In its early stages, it may be hard to tell the difference between donovanosis and chancroid.

In the later stages, donovanosis may look like advanced genital cancers, lymphogranuloma venereum, and anogenital cutaneous amebiasis.

Possible Complications

Health problems that may result from this disease include:

  • Genital damage and scarring
  • Loss of skin color in genital area
  • Permanent genital swelling due to scarring

Diagnosis of Granuloma Inguinale

Microscopic examination

Microscopic examination showing Donovan bodies in fluid from a lesion. Granuloma inguinale is suspected in patients from endemic areas with characteristic lesions. Diagnosis of granuloma inguinale is confirmed microscopically by the presence of Donovan bodies (numerous bacilli in the cytoplasm of macrophages shown by Giemsa or Wright stain) in smears of fluid from scrapings from the edge of lesions. These smears contain many plasma cells.

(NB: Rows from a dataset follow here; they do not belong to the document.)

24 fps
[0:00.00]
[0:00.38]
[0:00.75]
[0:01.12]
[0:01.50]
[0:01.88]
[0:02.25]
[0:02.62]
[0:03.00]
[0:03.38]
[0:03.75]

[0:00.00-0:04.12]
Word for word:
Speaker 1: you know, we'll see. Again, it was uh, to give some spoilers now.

Biopsy specimens are taken if the diagnosis is unclear or if adequate tissue fluid cannot be obtained because lesions are dry, sclerotic, or necrotic. The bacteria do not grow on ordinary culture media.

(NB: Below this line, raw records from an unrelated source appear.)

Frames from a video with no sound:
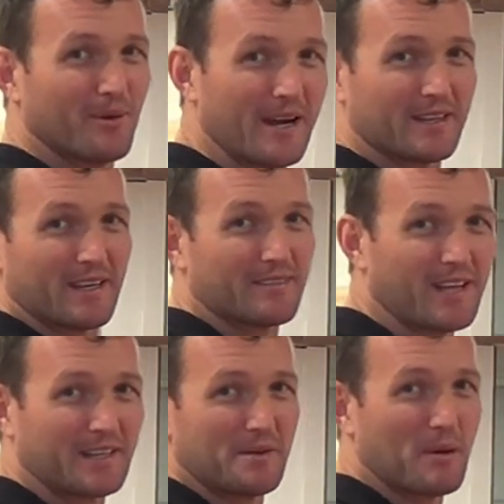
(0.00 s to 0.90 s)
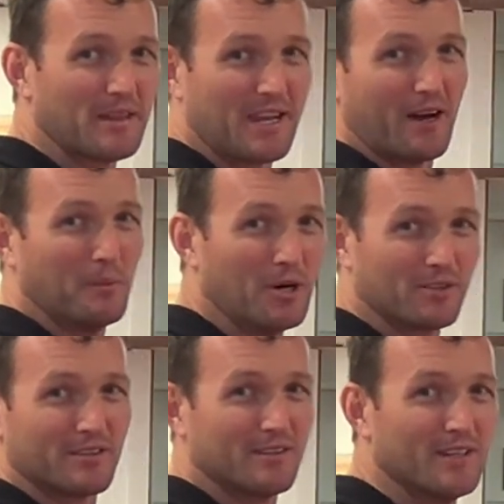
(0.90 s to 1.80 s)
right? They slightly bend the
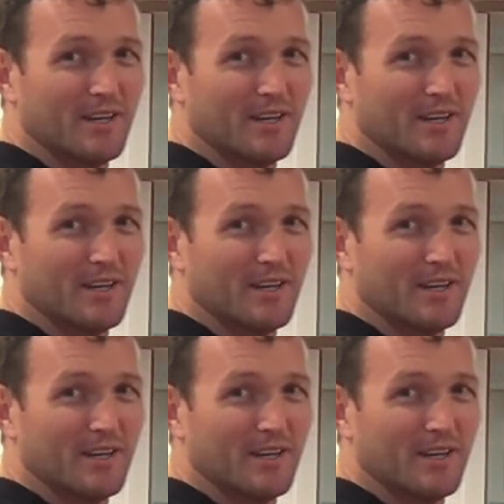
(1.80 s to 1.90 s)
elbows.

Treatment Options for Granuloma Inguinale

Antibiotic choices are based on small series and clinical experience. Durations of therapy, as noted, should be taken as estimates and lesions should, in general, be treated until resolution.

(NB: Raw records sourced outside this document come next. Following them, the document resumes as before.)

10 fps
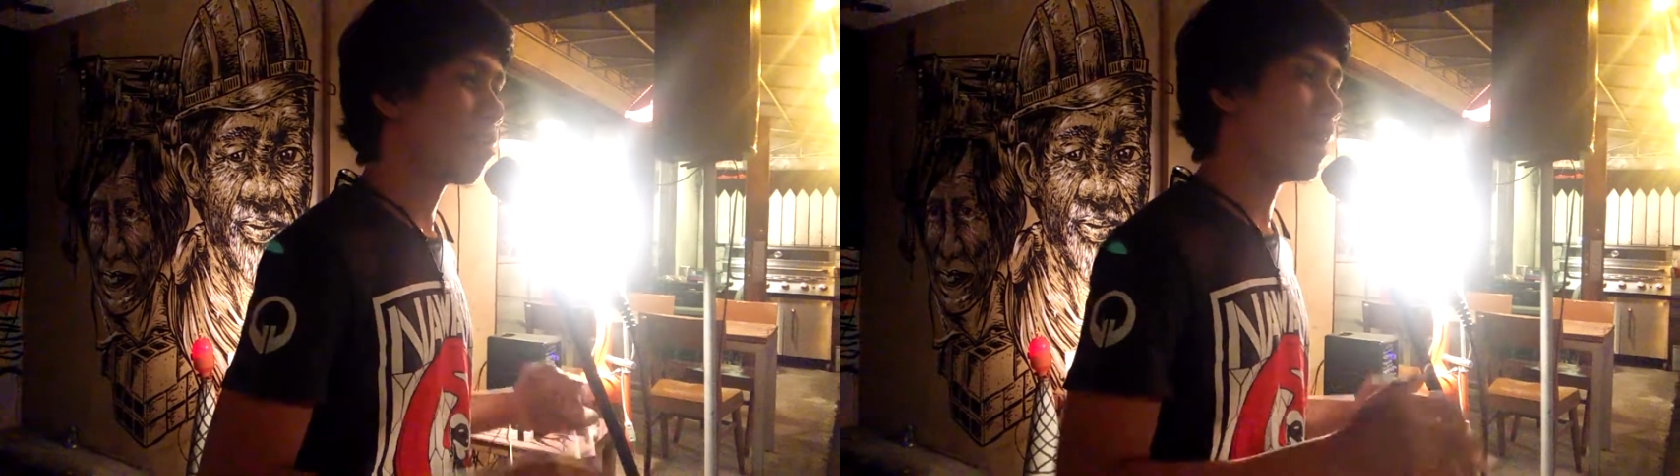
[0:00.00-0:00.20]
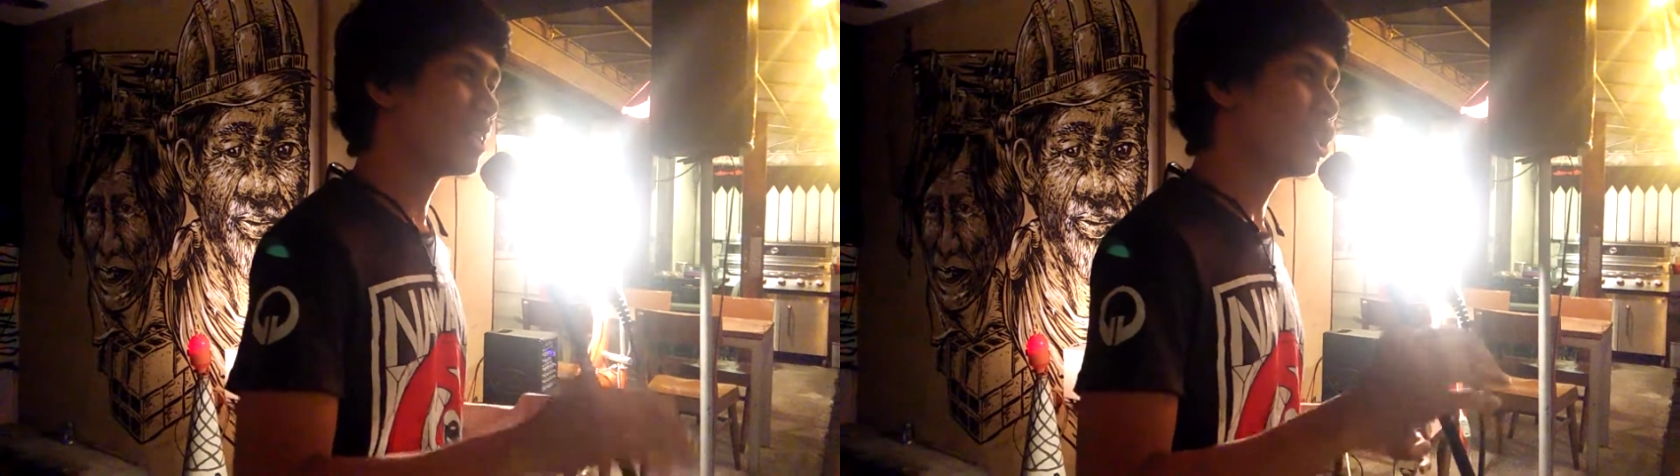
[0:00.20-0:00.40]

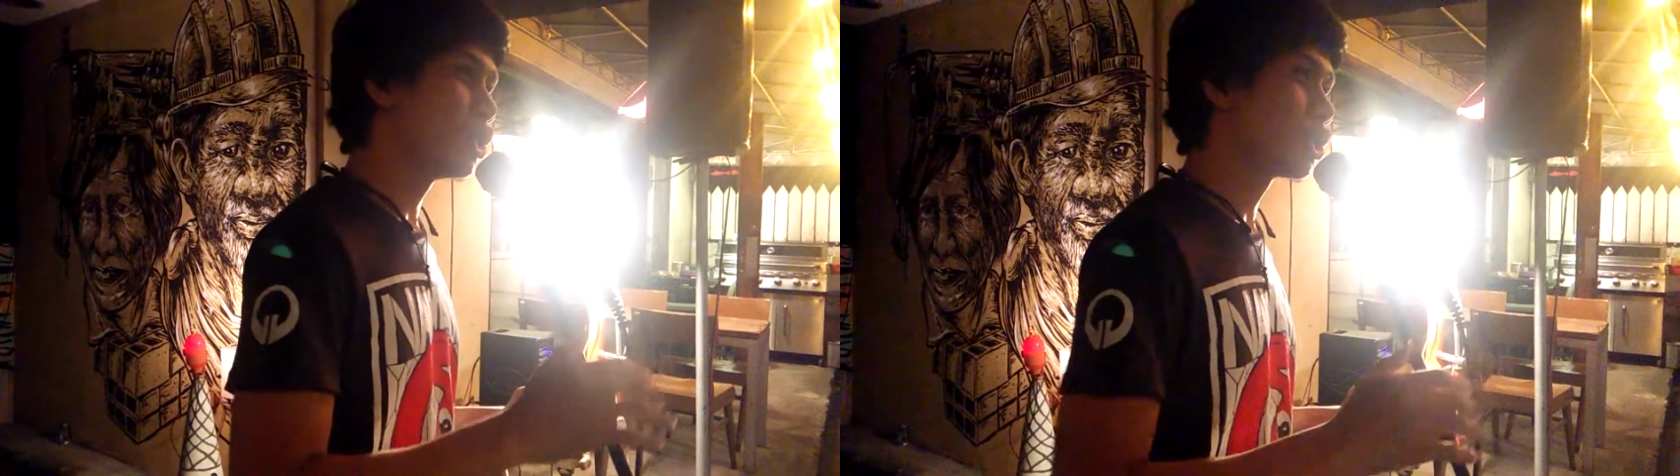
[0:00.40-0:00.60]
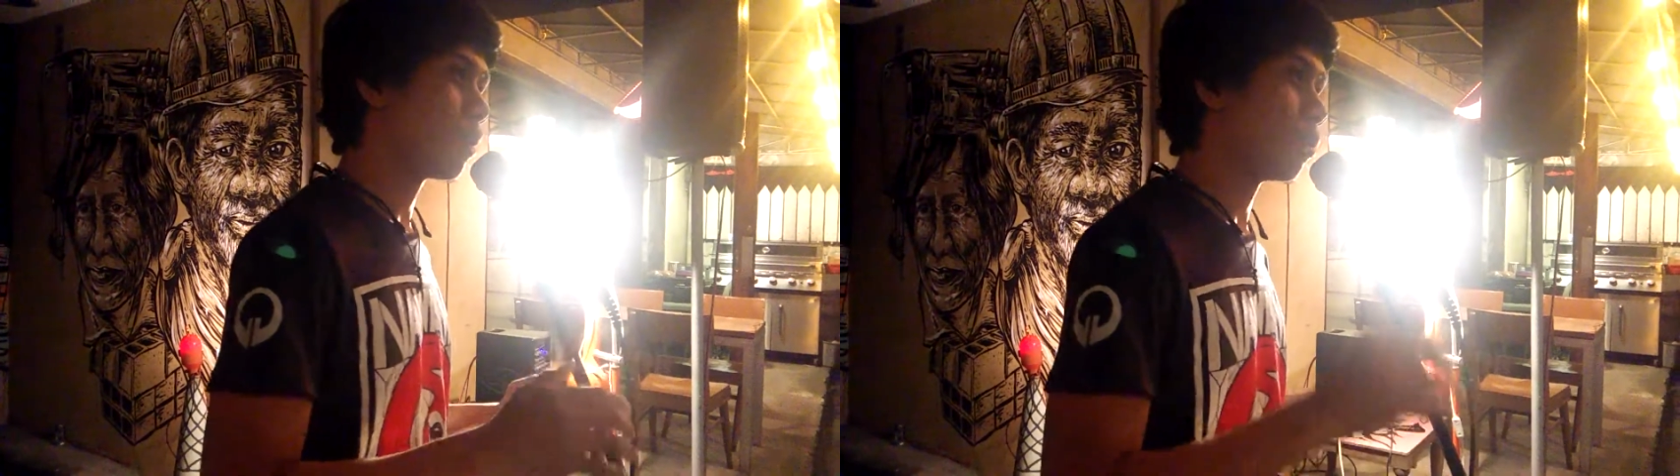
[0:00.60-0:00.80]
but as
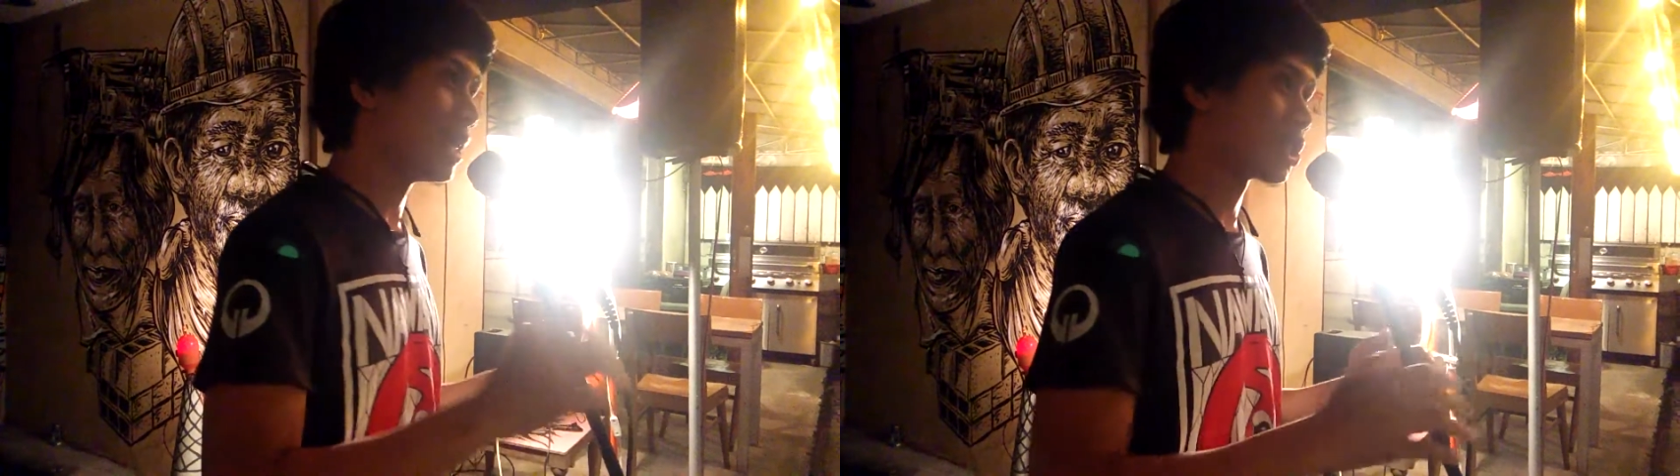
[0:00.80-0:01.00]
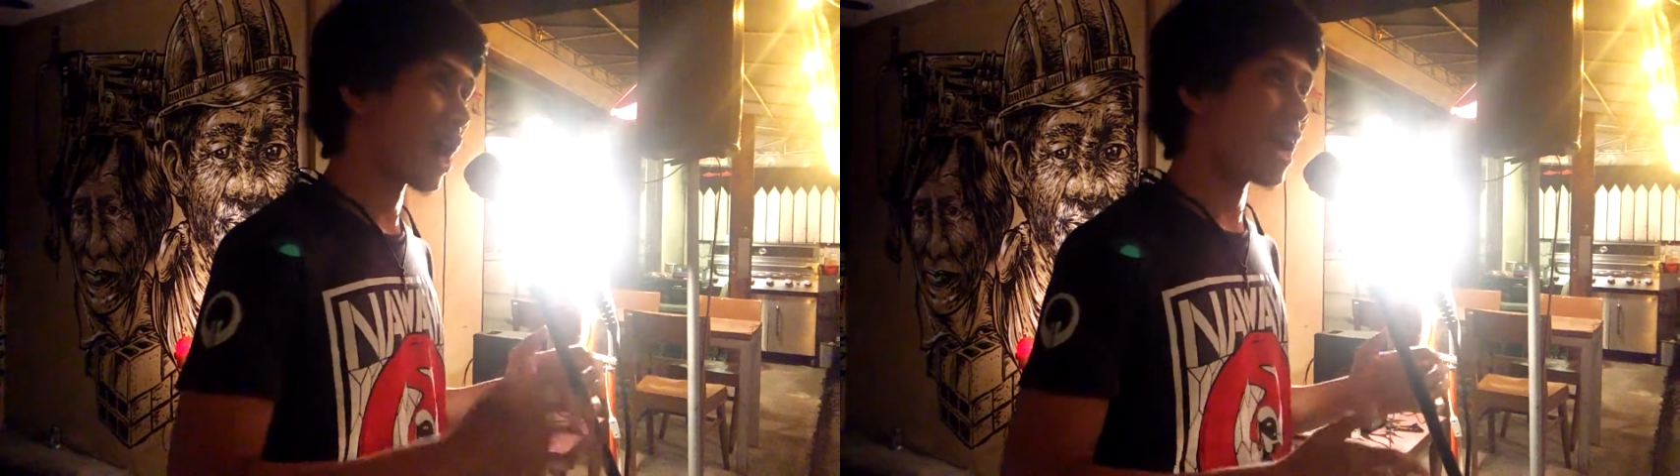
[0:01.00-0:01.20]
usual,
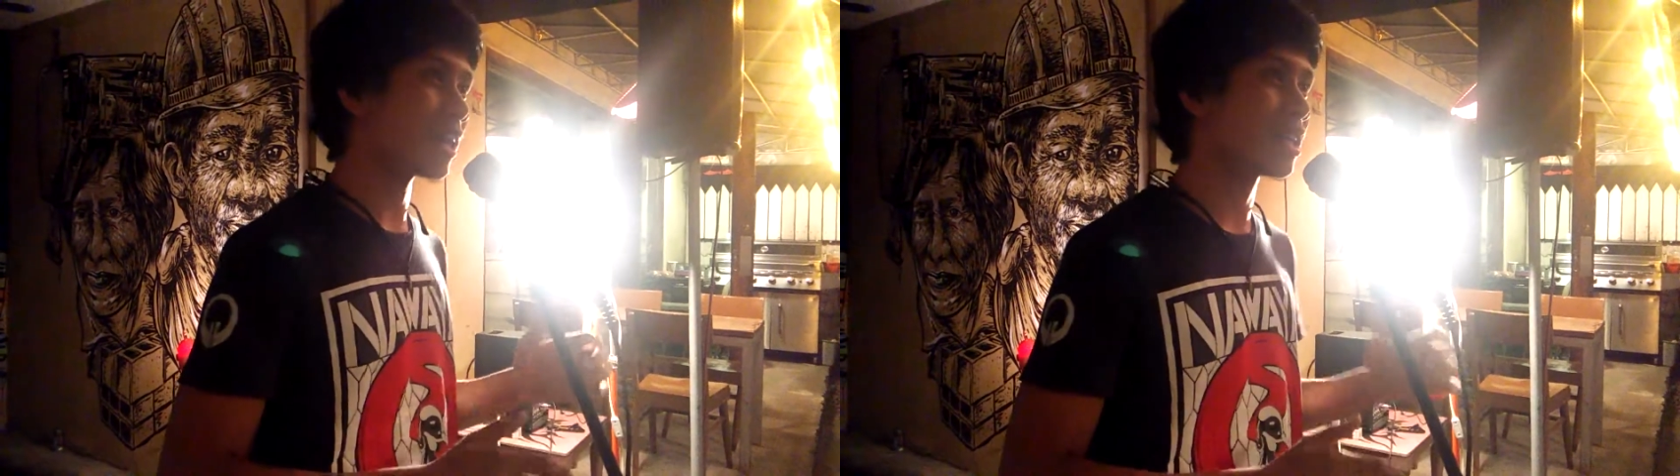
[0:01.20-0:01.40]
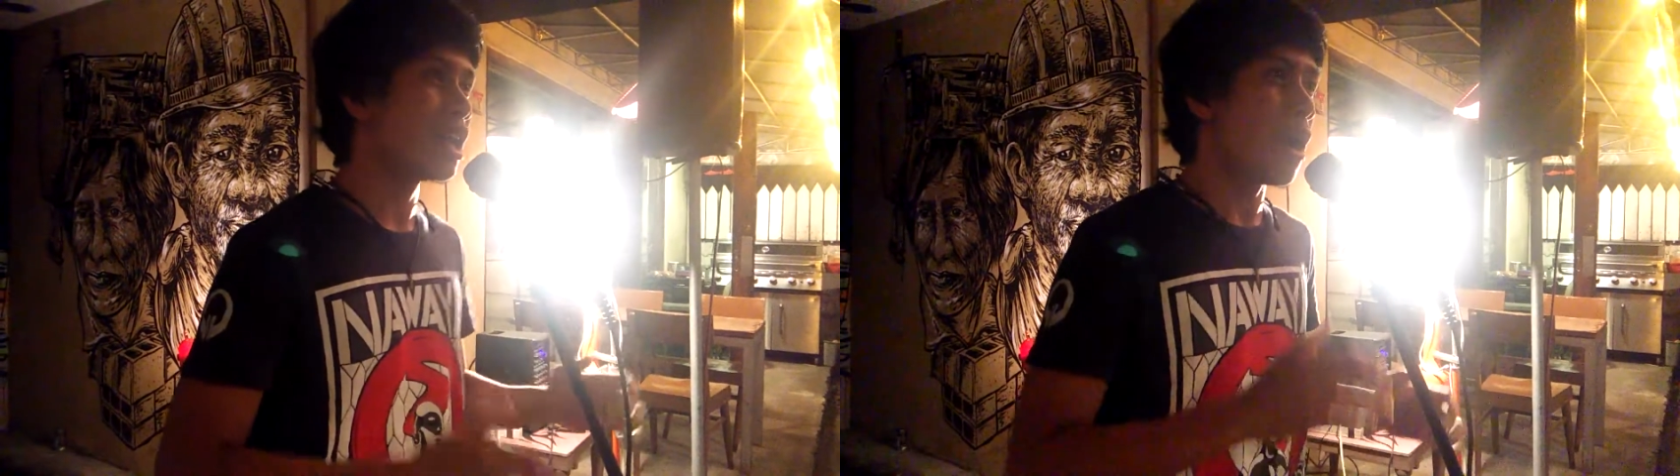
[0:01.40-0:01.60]
we
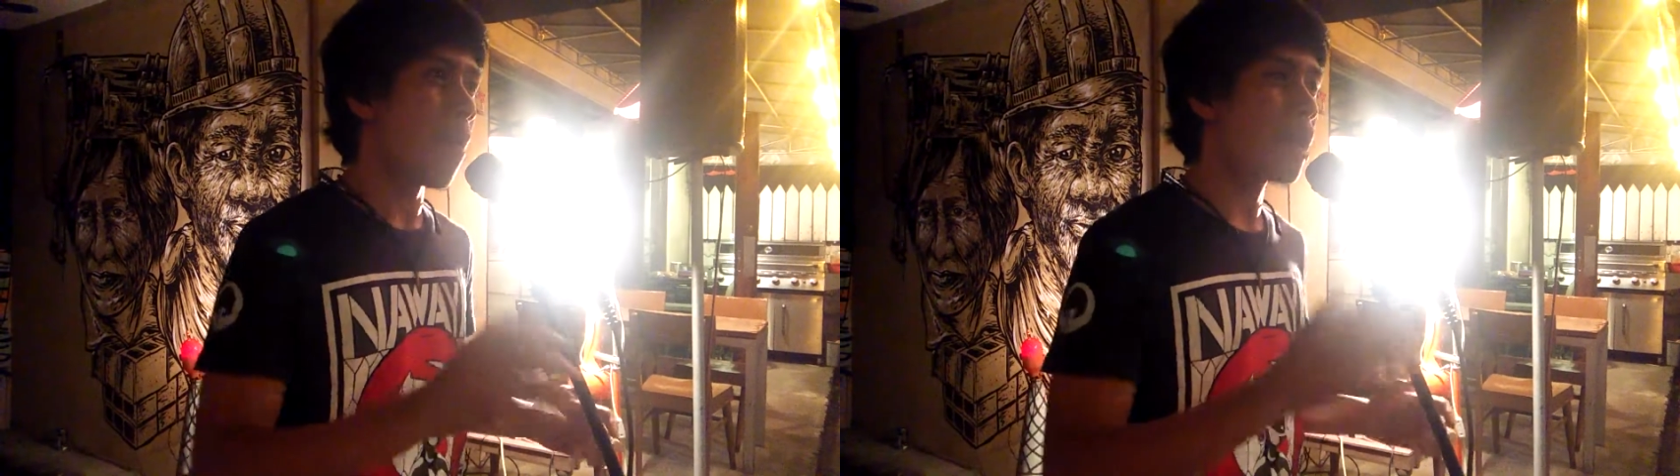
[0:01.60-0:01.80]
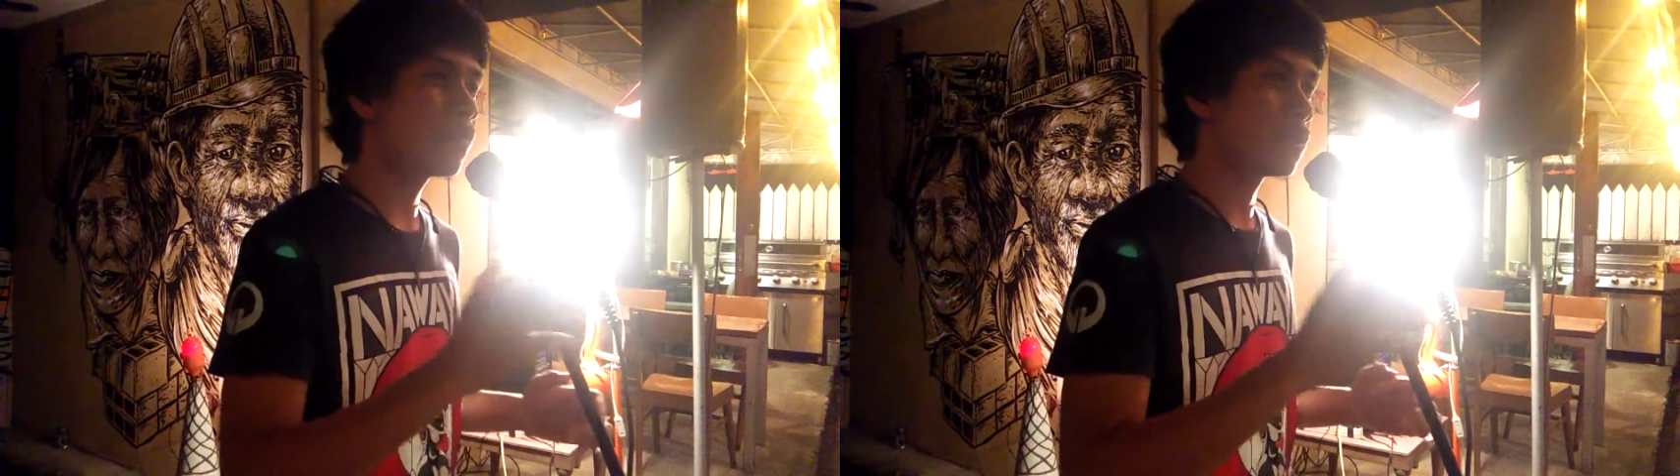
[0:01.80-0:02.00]
drank bottles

  • Azithromycin, 1g orally per week for at least 3 weeks, or until healing is complete (Centers for Disease Control [CDC] guidelines)
  • Azithromycin, 1g initially, then 500mg daily until healing is complete (World Health Organization [WHO] guidelines)
  • Docycycline, 100 mg twice daily for at least 3 weeks, or until lesions have healed
  • Ciprofloxacin 750mg daily for at least 3 weeks, or until healing is complete
  • Trimethoprim-sulfamethoxazole (160mg/800mg), twice daily for at least 3 weeks, or until healing is complete
  • Erythromycin base, 500mg four times a day for at least 3 weeks, and until all lesions have healed

In the pregnant patient or those coinfected with HIV, adding a parenterally administered aminoglycoside such as gentamycin should be considered. Parenteral gentamycin should be considered in patients slow to respond to therapy. Surgical debridement may be needed in cases of extensive fibrotic or invasive lesions

Prevention of Granuloma Inguinale

The following general measures can help prevent granuloma inguinale (and other sexually transmitted diseases):

  • Regular and correct use of condoms
  • Avoidance of unsafe sex practices, such as frequently changing sex partners or having sexual intercourse with prostitutes or with partners who have other sex partners
  • Prompt diagnosis and treatment of the infection (to prevent spread to other people)
  • Identification of the sexual contacts of infected people, followed by counseling or treatment of these contacts
  • Not having sex (anal, vaginal, or oral) is the most reliable way to prevent sexually transmitted diseases but is often unrealistic.